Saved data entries
#####

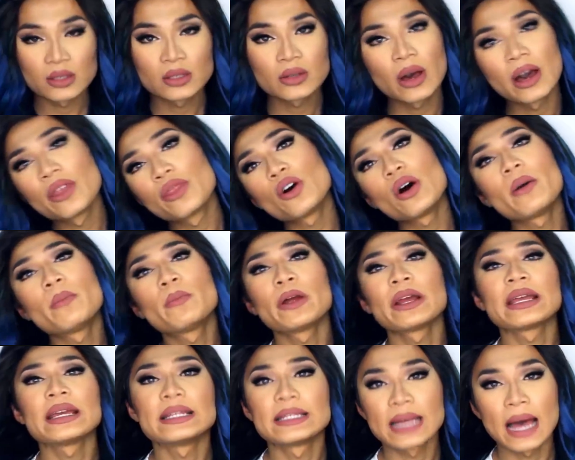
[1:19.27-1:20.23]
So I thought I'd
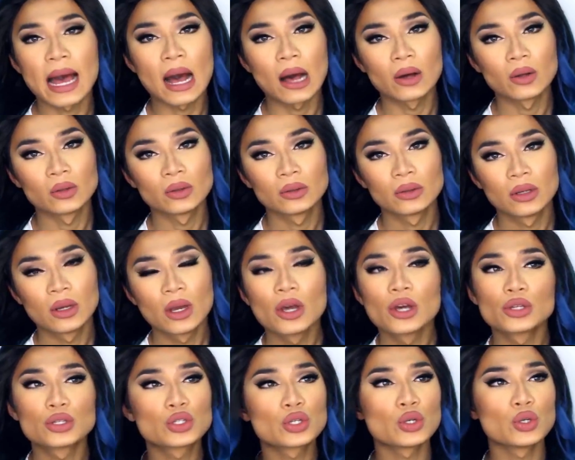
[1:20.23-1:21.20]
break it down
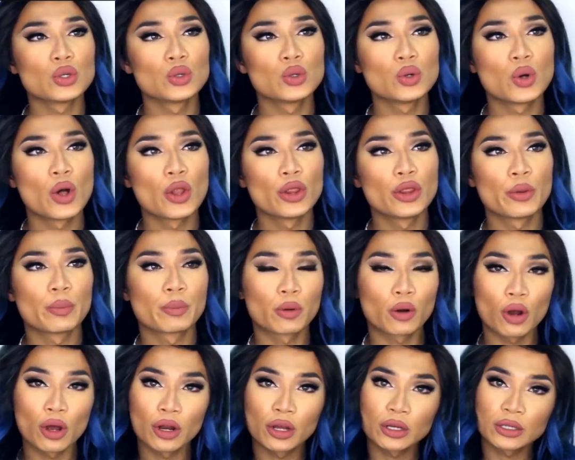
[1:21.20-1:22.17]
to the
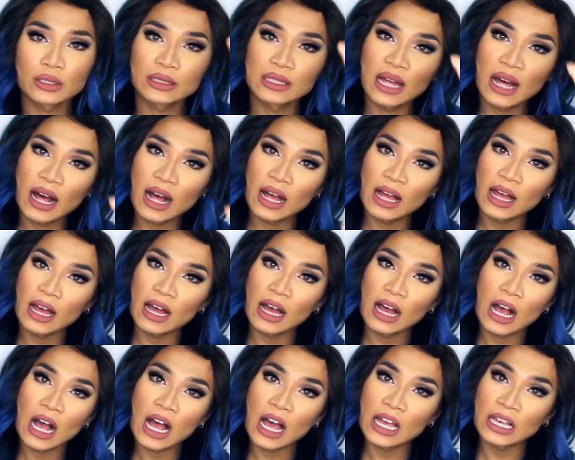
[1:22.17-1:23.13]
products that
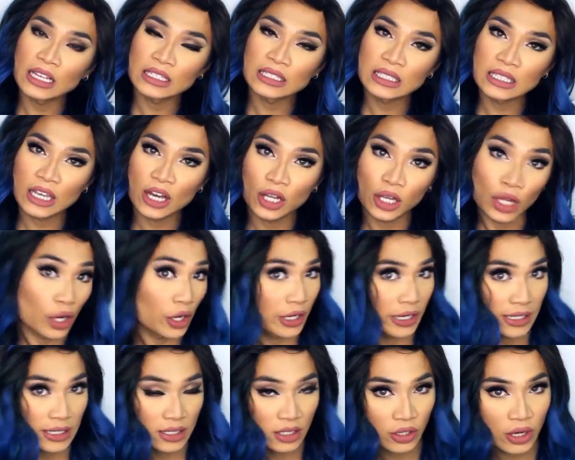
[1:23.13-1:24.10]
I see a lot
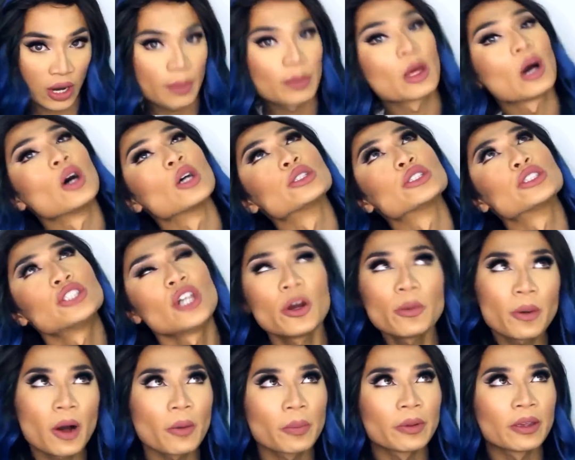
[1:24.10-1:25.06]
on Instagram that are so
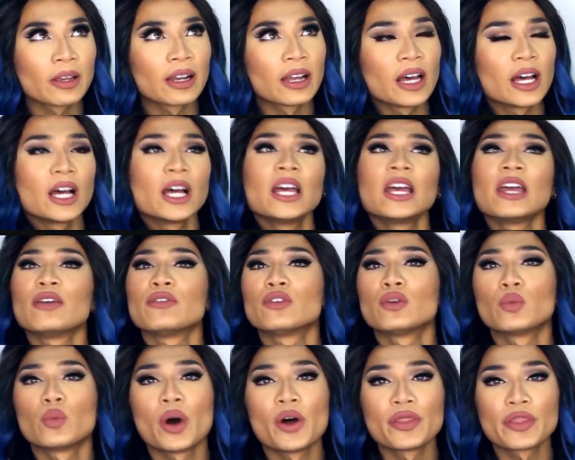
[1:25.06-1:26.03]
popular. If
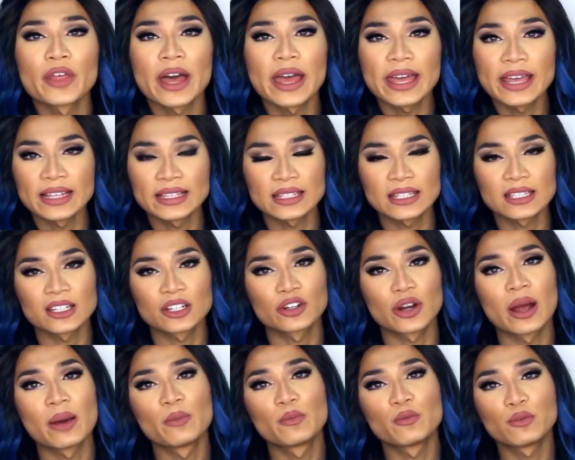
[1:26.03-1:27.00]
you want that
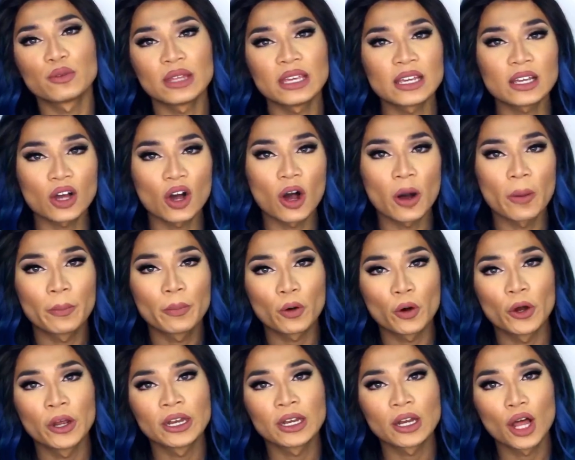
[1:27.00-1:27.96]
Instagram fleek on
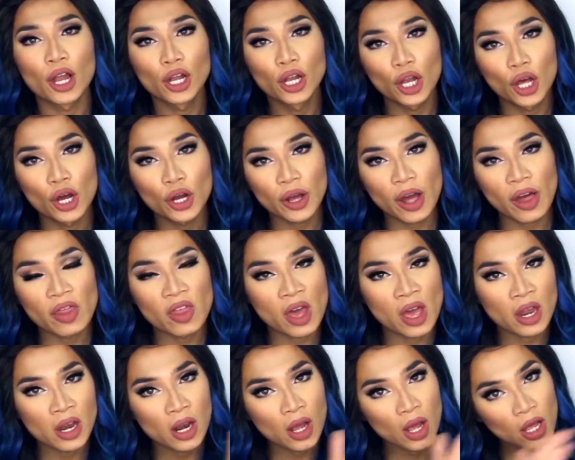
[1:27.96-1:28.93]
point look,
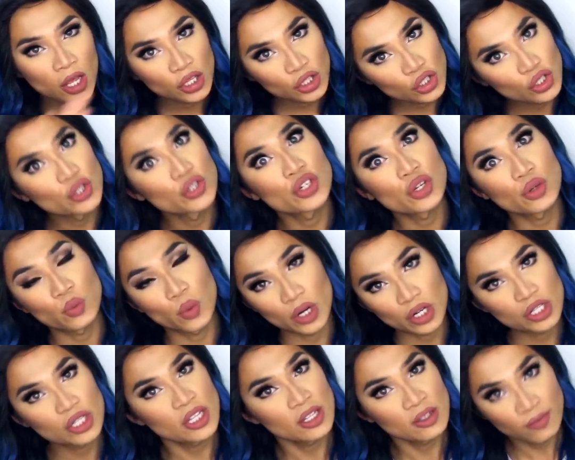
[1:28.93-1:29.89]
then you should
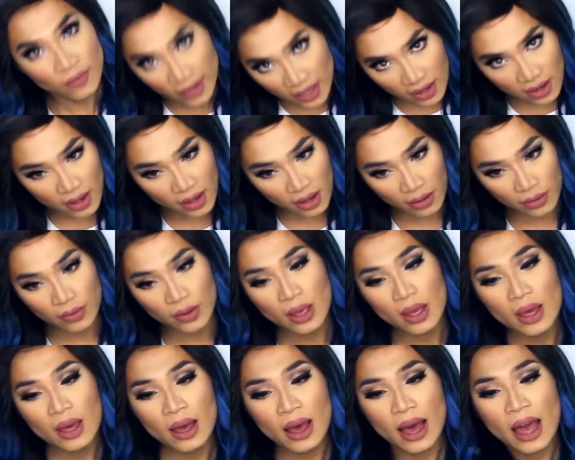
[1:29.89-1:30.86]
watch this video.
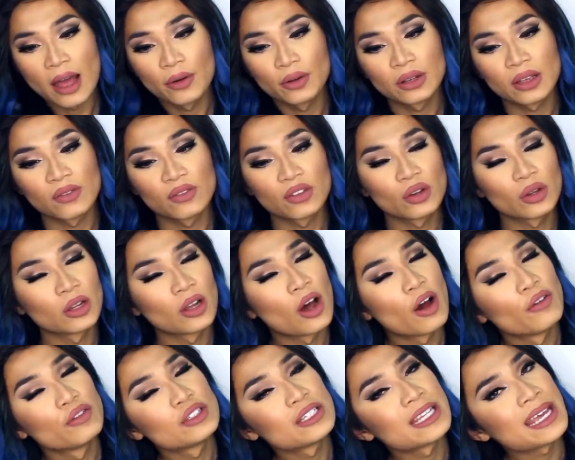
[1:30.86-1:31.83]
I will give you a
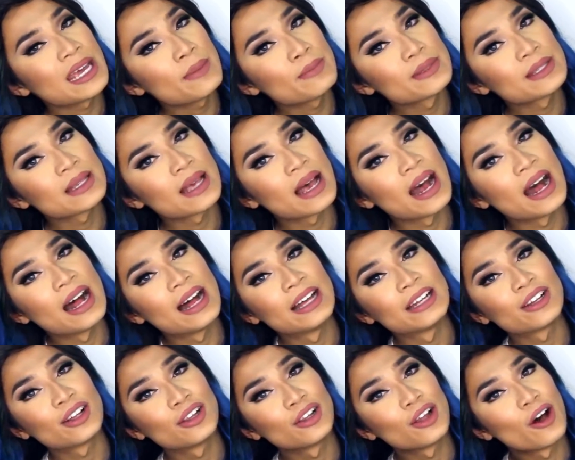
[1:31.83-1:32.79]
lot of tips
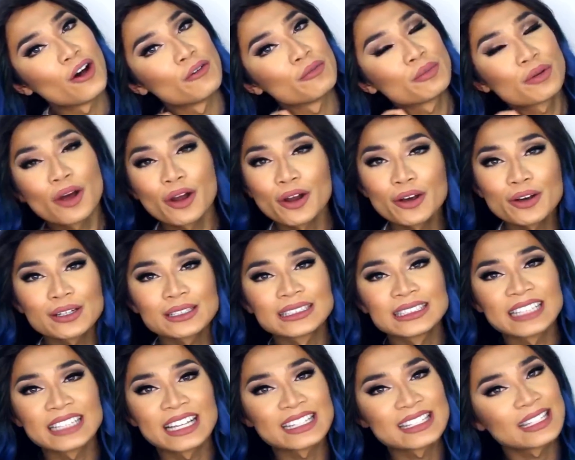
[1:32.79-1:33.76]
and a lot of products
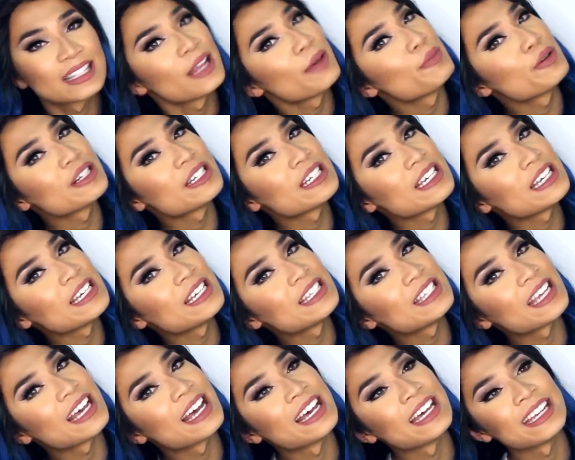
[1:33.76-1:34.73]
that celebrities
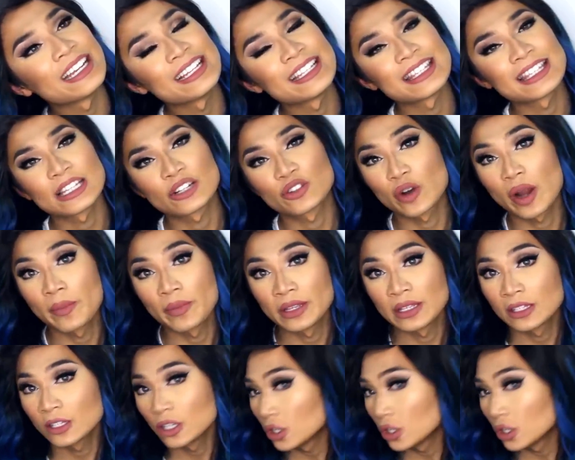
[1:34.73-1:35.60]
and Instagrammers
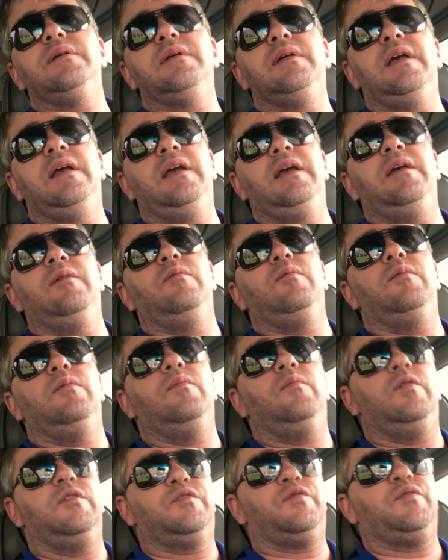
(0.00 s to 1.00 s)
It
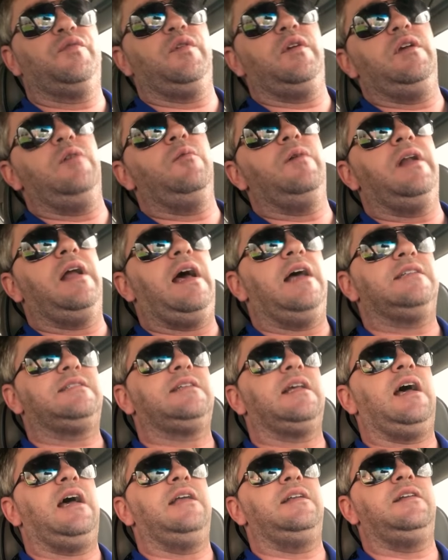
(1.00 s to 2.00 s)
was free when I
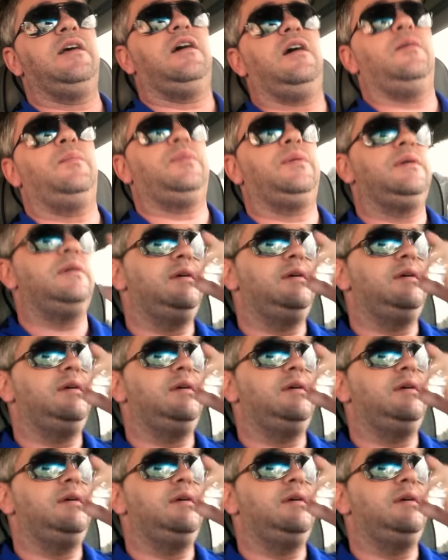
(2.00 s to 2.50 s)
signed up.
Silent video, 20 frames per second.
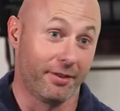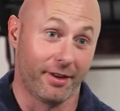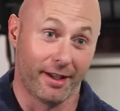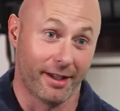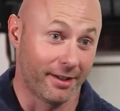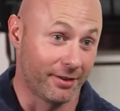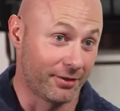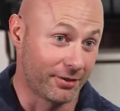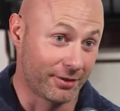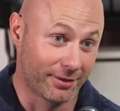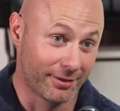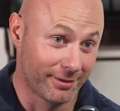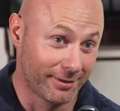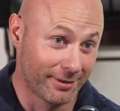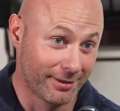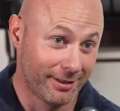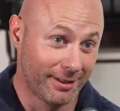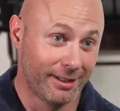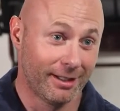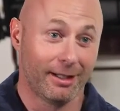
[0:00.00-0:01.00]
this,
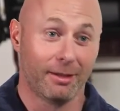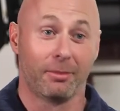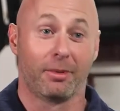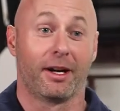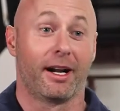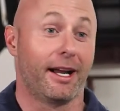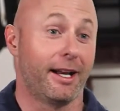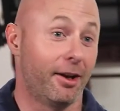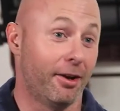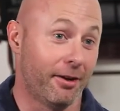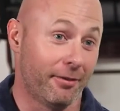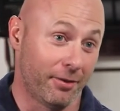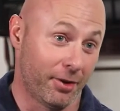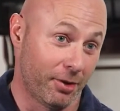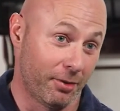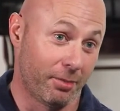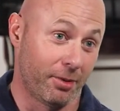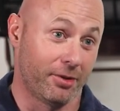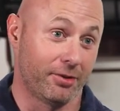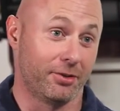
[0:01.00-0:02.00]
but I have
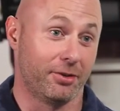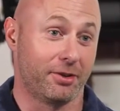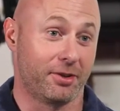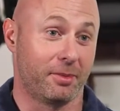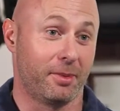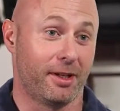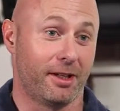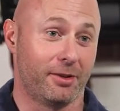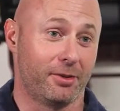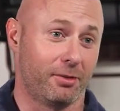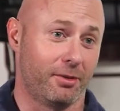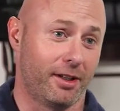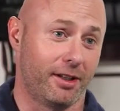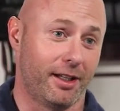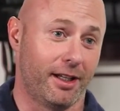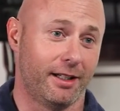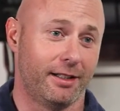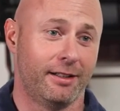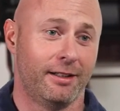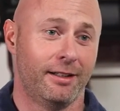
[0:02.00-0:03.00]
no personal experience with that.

#####

From the line with "(0.00 s to 1.00 s)" to the final line of the records, inclusive, set down the lines exactly and add nothing; leave every picture out.

▶ [Response]:
(0.00 s to 1.00 s)
It
(1.00 s to 2.00 s)
was free when I
(2.00 s to 2.50 s)
signed up.
Silent video, 20 frames per second.
[0:00.00-0:01.00]
this,
[0:01.00-0:02.00]
but I have
[0:02.00-0:03.00]
no personal experience with that.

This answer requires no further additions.